[Collected data]

━━━

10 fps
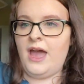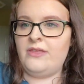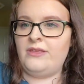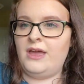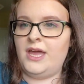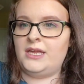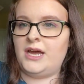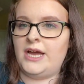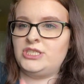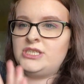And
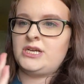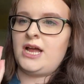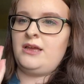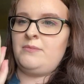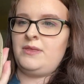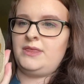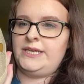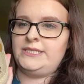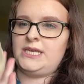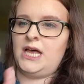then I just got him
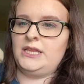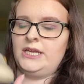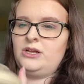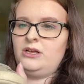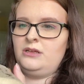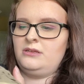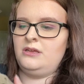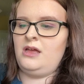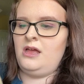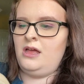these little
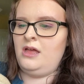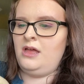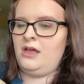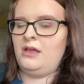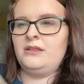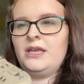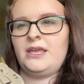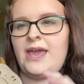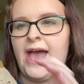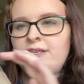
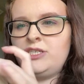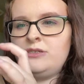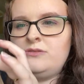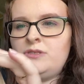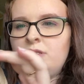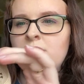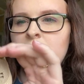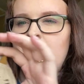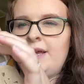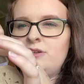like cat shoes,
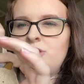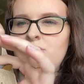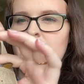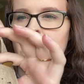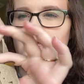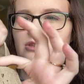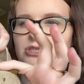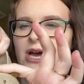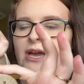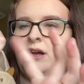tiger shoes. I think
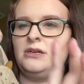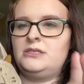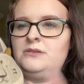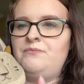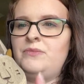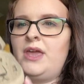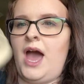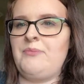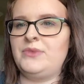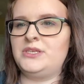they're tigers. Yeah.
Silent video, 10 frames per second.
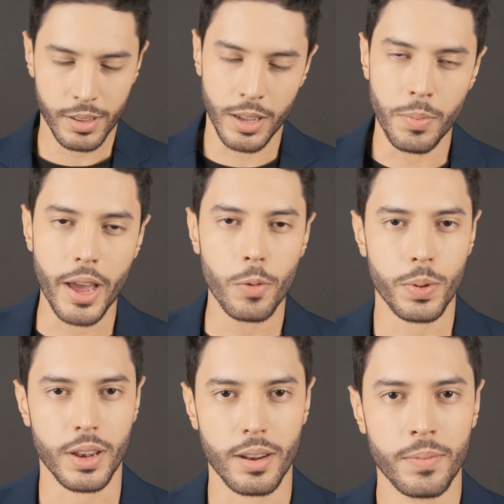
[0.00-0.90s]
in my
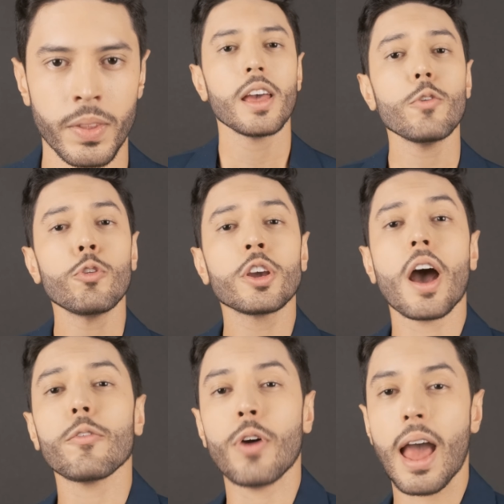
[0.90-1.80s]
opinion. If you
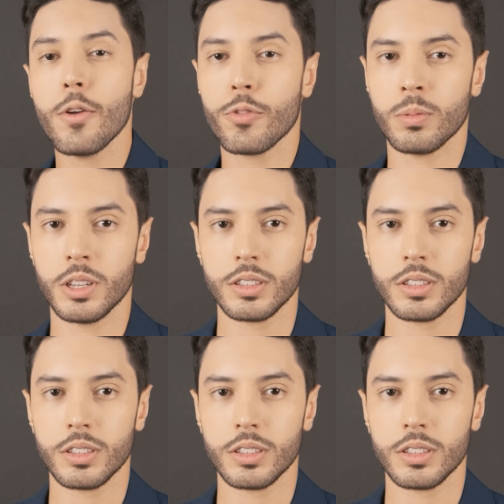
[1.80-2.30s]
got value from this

━━━

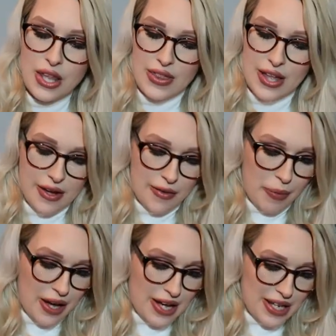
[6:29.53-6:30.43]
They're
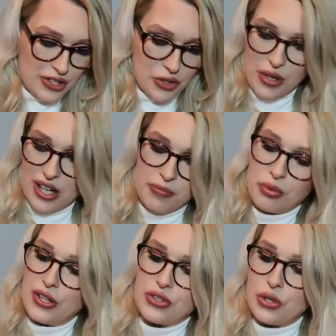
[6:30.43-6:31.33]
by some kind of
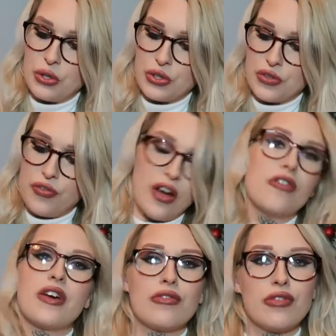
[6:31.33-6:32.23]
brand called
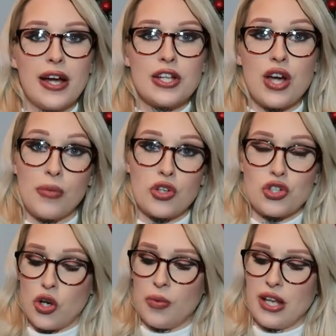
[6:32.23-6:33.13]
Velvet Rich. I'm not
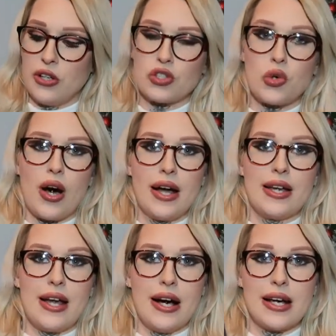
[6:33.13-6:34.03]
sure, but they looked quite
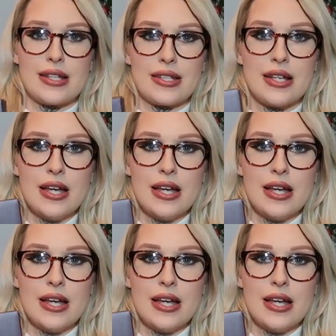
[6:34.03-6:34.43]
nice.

━━━

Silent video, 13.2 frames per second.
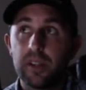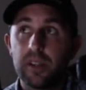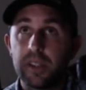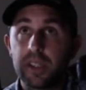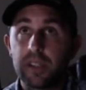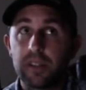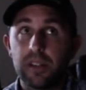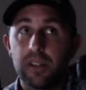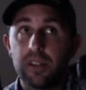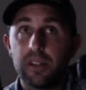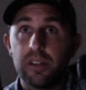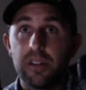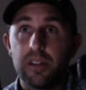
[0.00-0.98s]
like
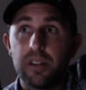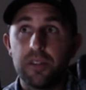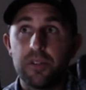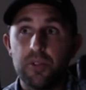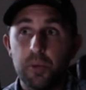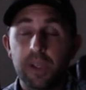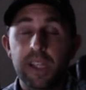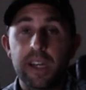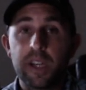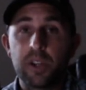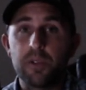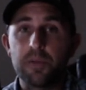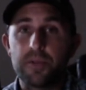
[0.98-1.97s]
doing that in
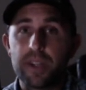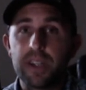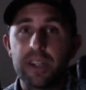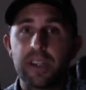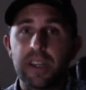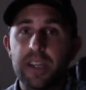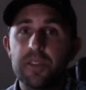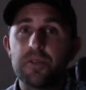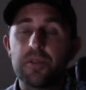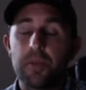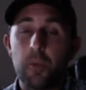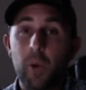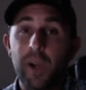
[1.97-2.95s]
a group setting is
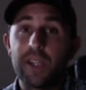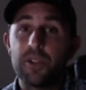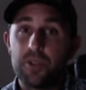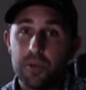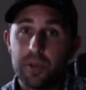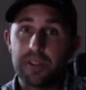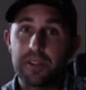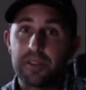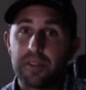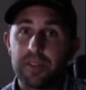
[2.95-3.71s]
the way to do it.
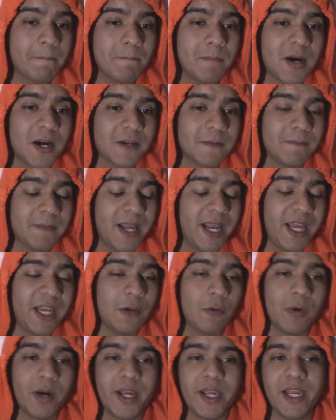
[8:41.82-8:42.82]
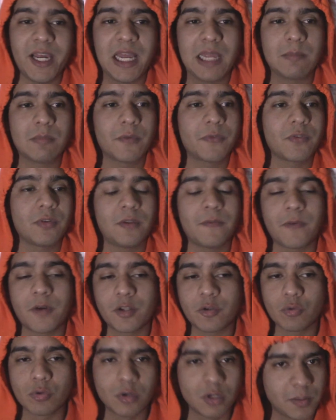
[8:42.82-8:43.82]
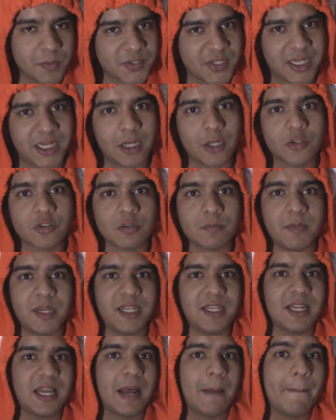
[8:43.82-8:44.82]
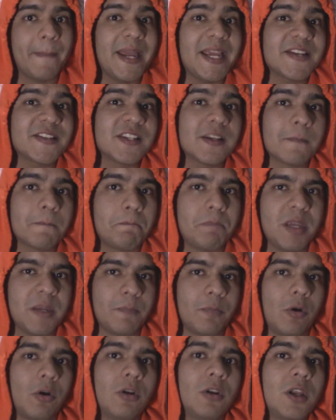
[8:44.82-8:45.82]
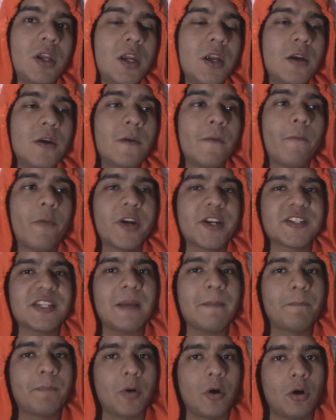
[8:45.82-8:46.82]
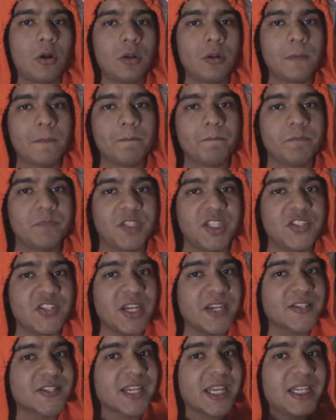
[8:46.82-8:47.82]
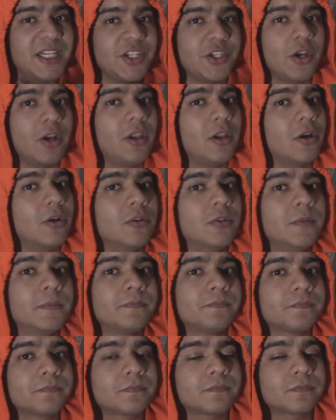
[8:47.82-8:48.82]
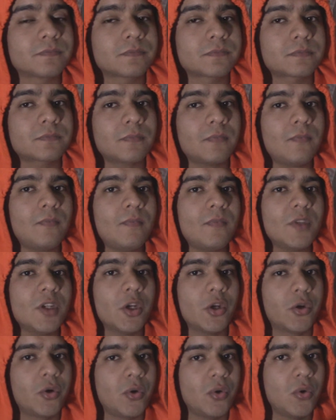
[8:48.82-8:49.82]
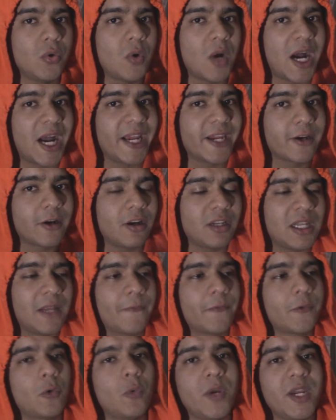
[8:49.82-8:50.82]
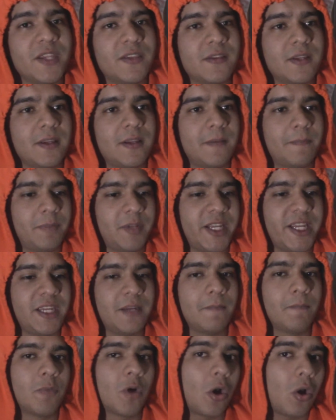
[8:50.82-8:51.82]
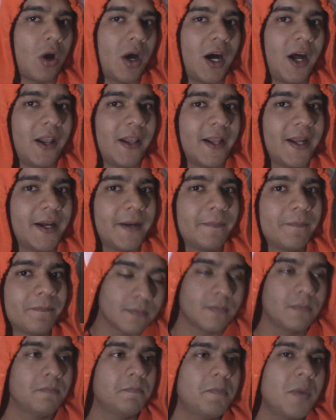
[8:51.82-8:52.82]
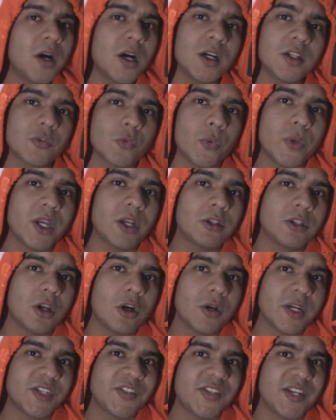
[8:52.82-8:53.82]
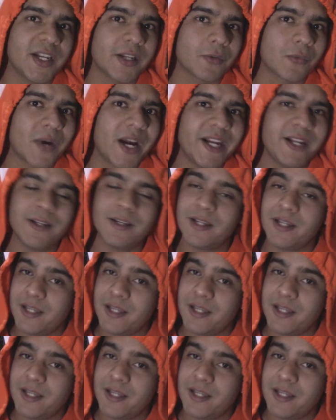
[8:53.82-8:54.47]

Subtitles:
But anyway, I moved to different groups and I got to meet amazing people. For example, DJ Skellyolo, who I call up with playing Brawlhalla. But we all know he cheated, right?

━━━

Work request:
In the data above, take the line with "[1.97-2.95s]", the line with "[8:53.82-8:54.47]", and every line between, and set them down exactly without pictures.

Exercise response:
[1.97-2.95s]
a group setting is
[2.95-3.71s]
the way to do it.
[8:41.82-8:42.82]
[8:42.82-8:43.82]
[8:43.82-8:44.82]
[8:44.82-8:45.82]
[8:45.82-8:46.82]
[8:46.82-8:47.82]
[8:47.82-8:48.82]
[8:48.82-8:49.82]
[8:49.82-8:50.82]
[8:50.82-8:51.82]
[8:51.82-8:52.82]
[8:52.82-8:53.82]
[8:53.82-8:54.47]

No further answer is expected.